- [Task item]:
Leave every picture out, and give again exactly the lines from the one containing "(0.80 s to 1.00 s)" through the end of the listing.

↓

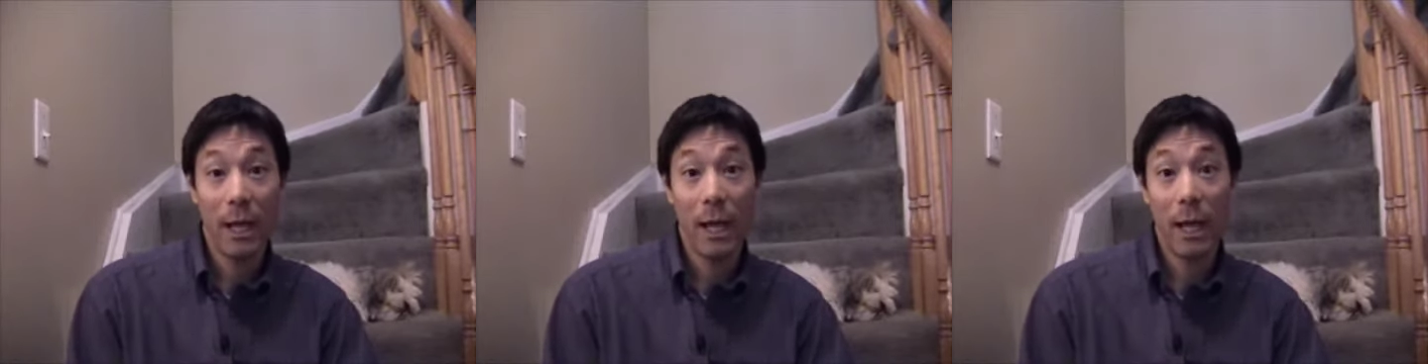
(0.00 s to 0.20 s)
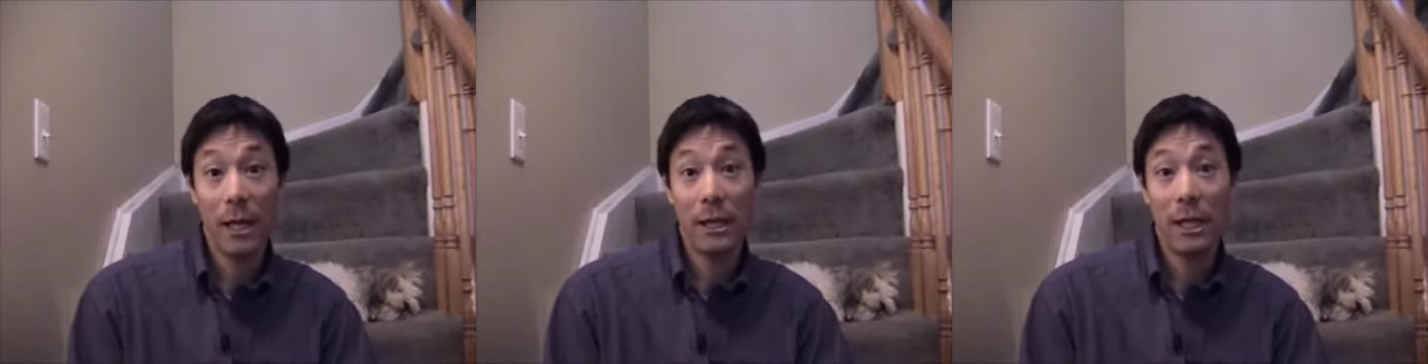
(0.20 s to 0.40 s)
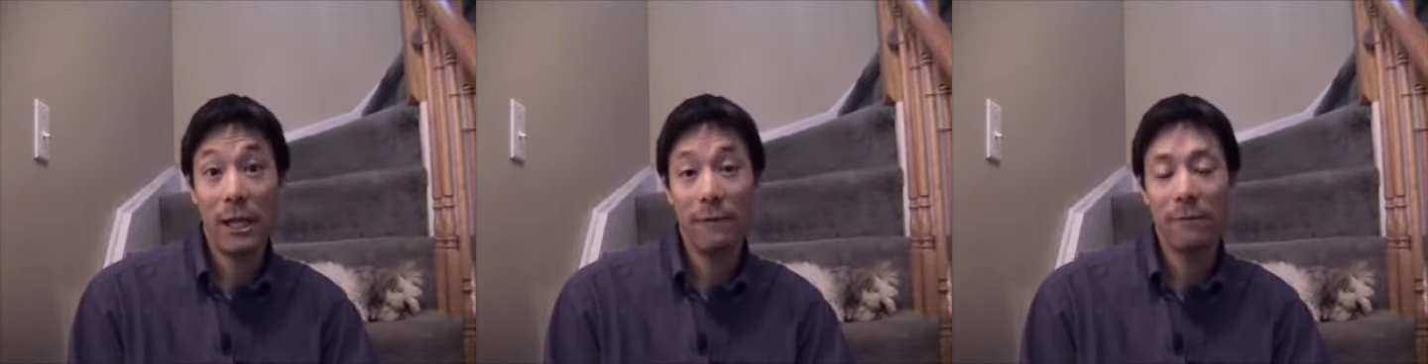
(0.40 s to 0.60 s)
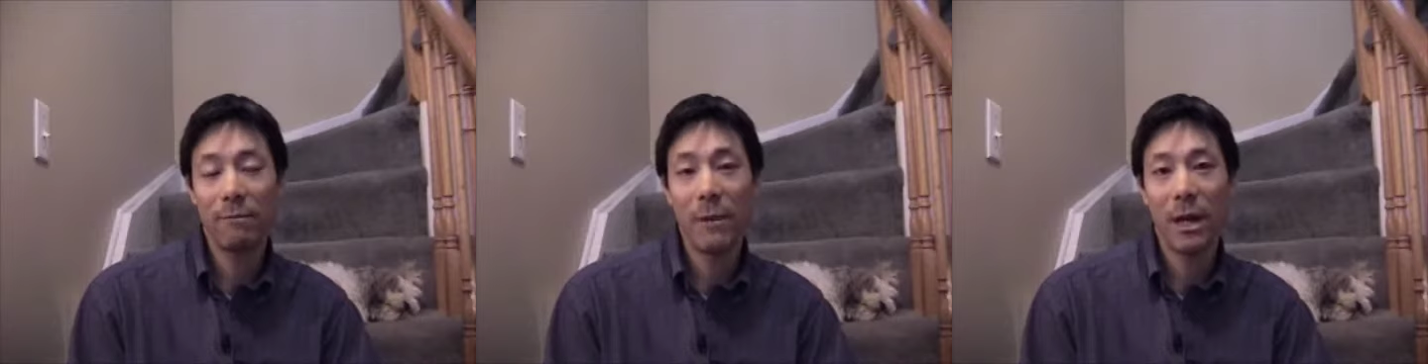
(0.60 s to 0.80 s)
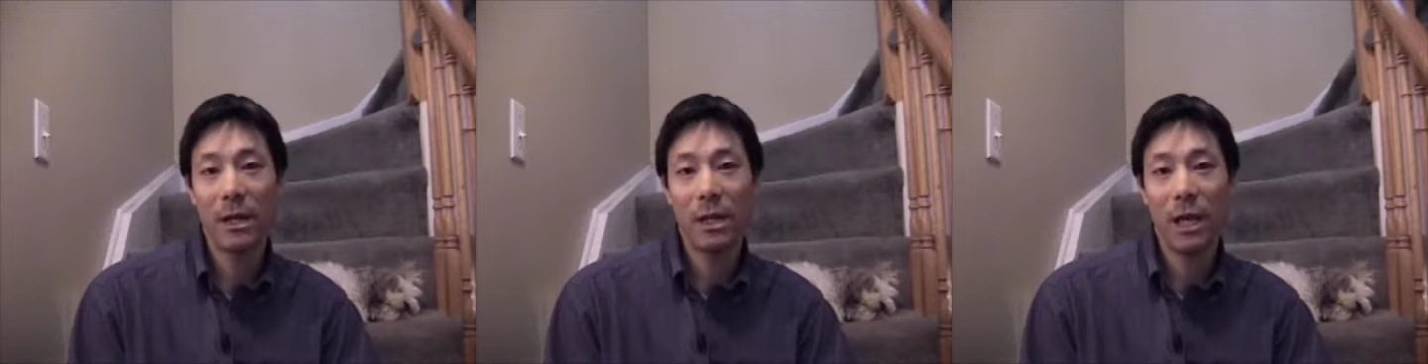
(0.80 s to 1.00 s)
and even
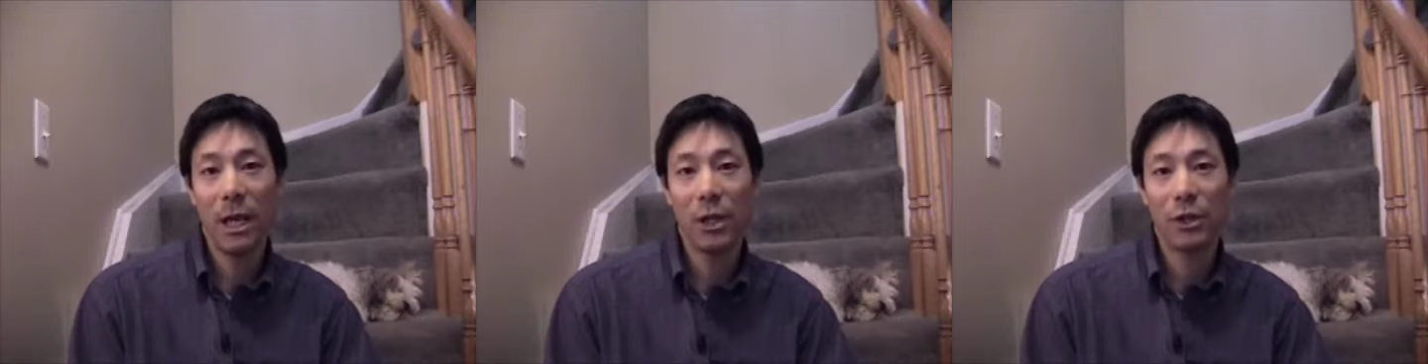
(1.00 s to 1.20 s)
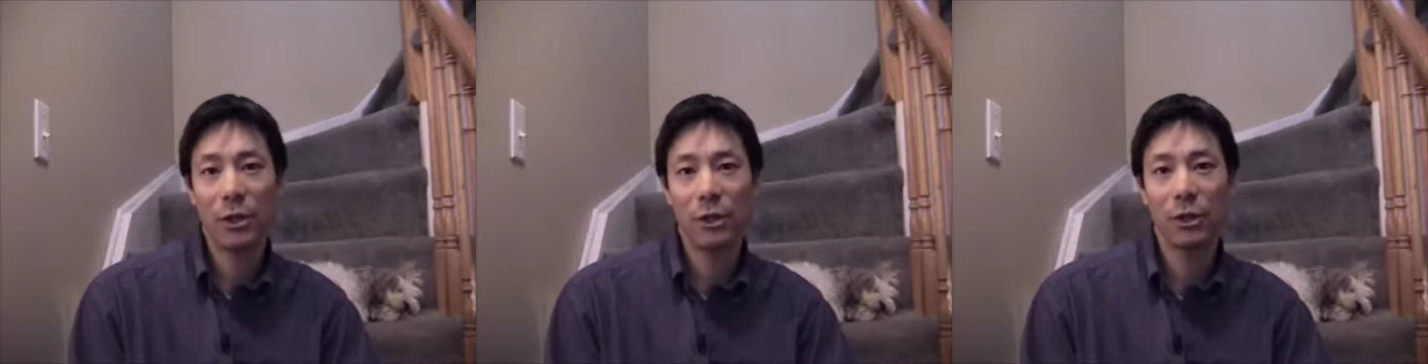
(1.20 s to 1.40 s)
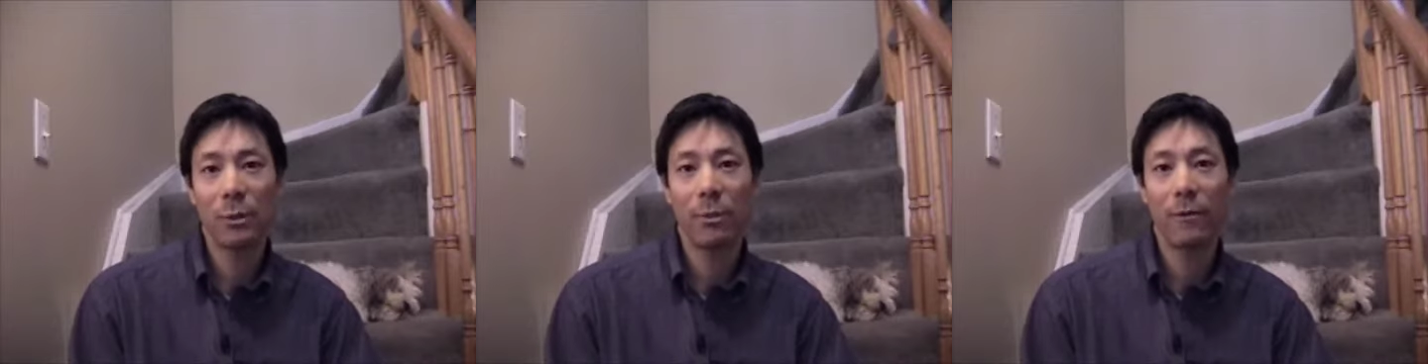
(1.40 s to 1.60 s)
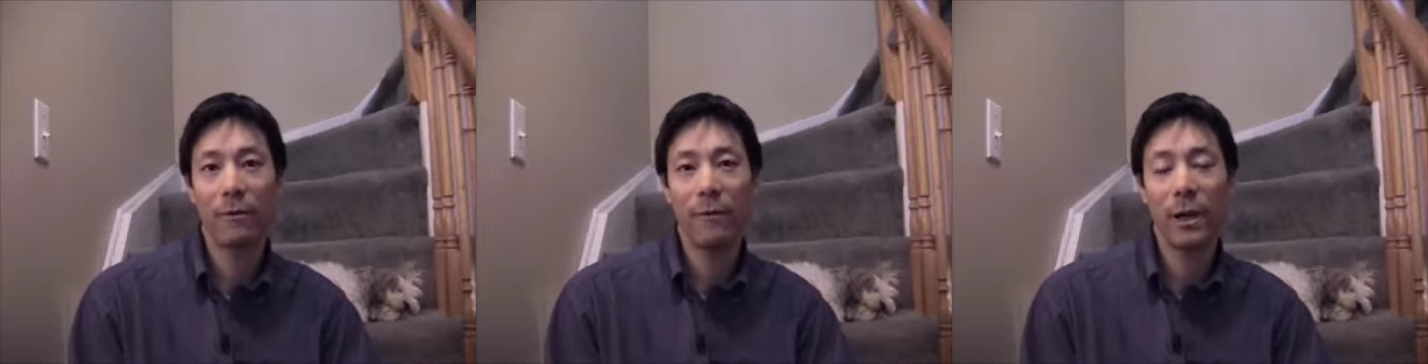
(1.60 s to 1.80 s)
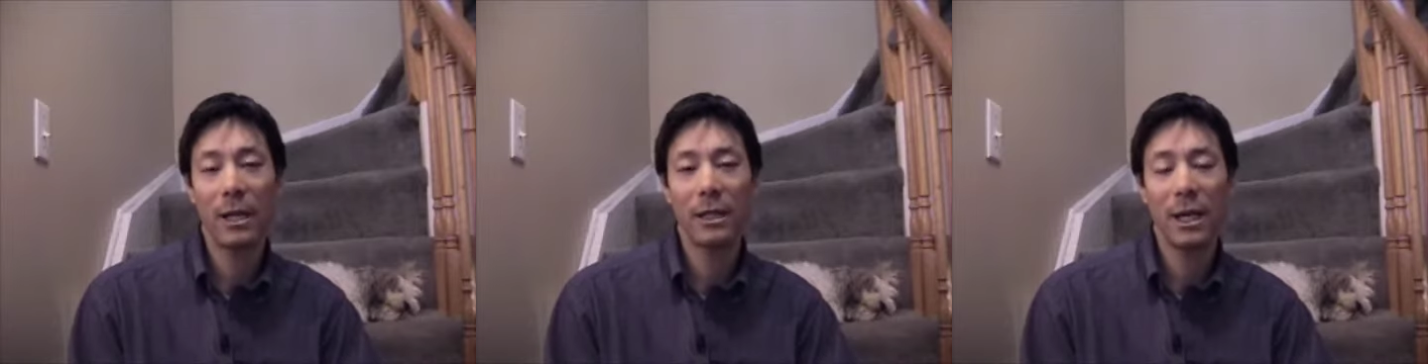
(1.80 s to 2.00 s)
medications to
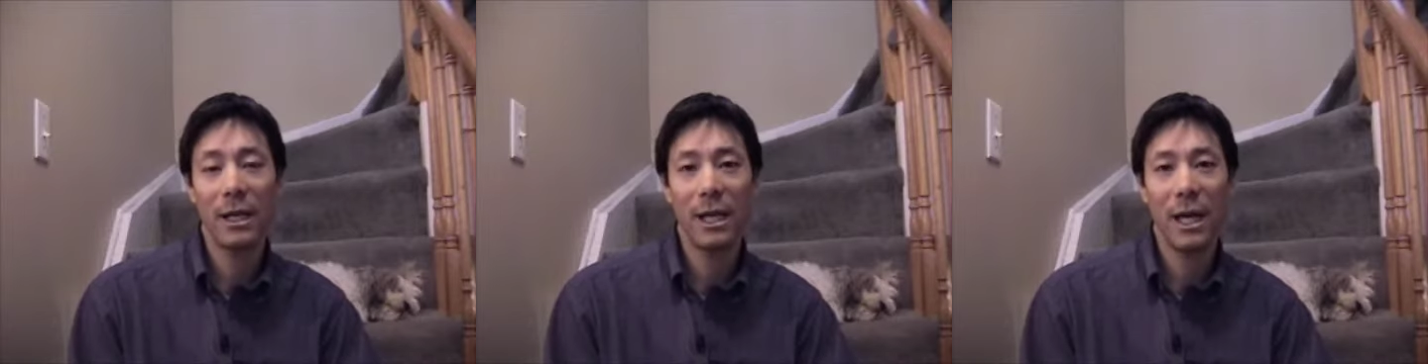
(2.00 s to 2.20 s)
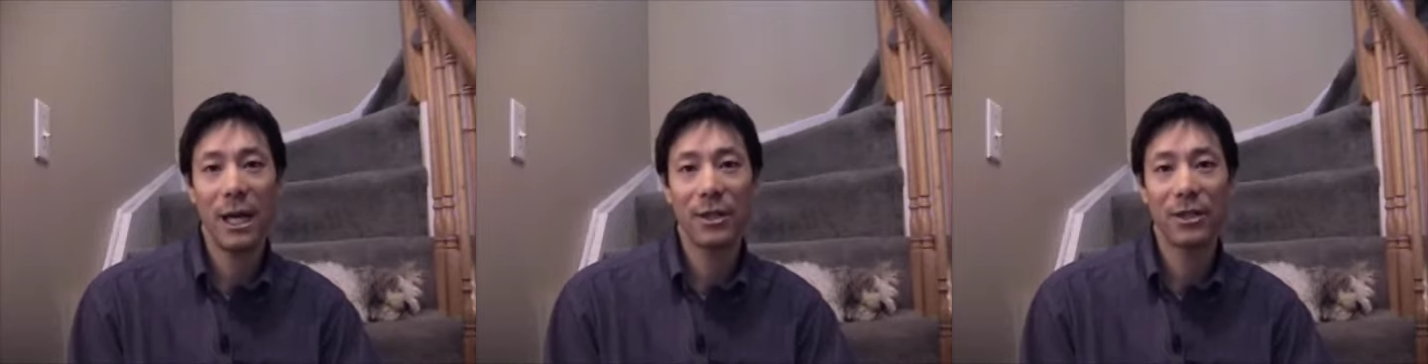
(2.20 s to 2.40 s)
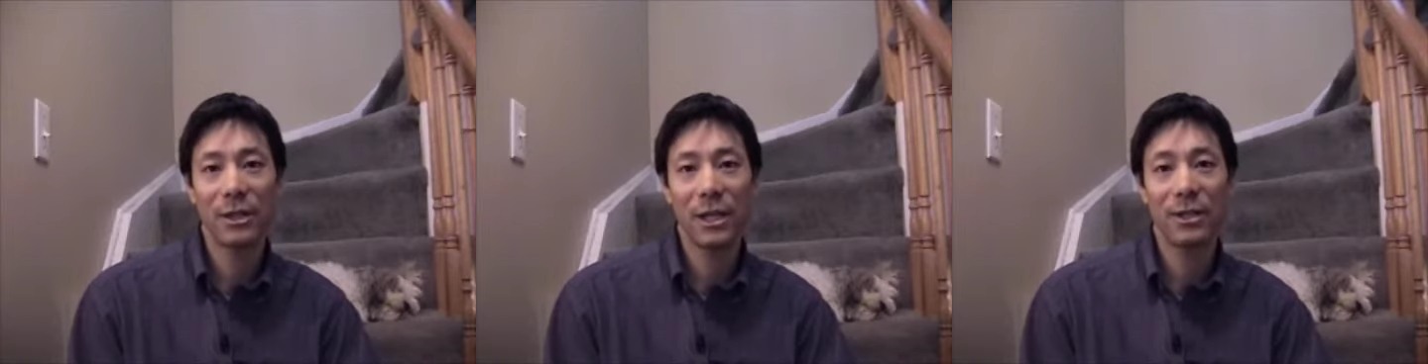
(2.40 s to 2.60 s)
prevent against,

↑

- [Task output]:
(0.80 s to 1.00 s)
and even
(1.00 s to 1.20 s)
(1.20 s to 1.40 s)
(1.40 s to 1.60 s)
(1.60 s to 1.80 s)
(1.80 s to 2.00 s)
medications to
(2.00 s to 2.20 s)
(2.20 s to 2.40 s)
(2.40 s to 2.60 s)
prevent against,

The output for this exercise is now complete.